■ Extracted records ■
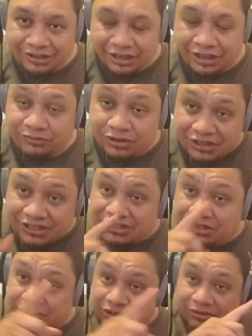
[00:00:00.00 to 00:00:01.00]
And with this,
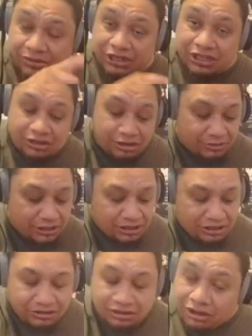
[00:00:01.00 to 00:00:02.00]
you're still only going to
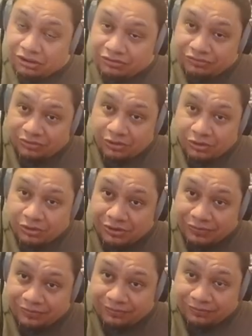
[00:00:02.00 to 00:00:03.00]
be going from the
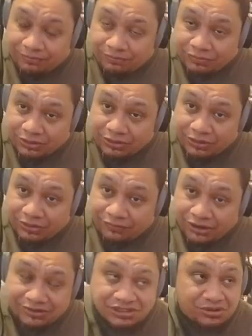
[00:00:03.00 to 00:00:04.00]

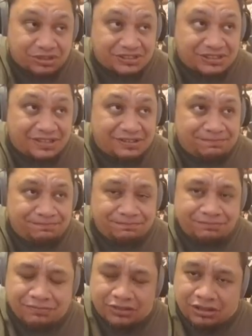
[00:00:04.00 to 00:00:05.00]
5 strings there,
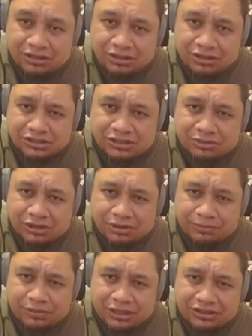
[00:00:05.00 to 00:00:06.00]
so we
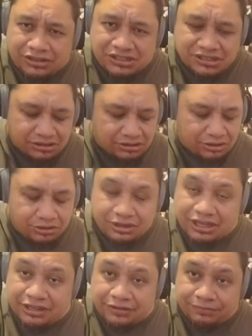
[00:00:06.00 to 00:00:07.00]
don't play this low
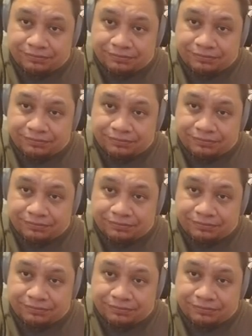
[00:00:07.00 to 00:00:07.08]
E.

■ Directions for this task ■
Nothing but the lines from the line with "[00:00:05.00 to 00:00:06.00]" through the last line of the listing should be copied, exactly and with both ends kept. Leave pictures out.

■ Response to this exercise ■
[00:00:05.00 to 00:00:06.00]
so we
[00:00:06.00 to 00:00:07.00]
don't play this low
[00:00:07.00 to 00:00:07.08]
E.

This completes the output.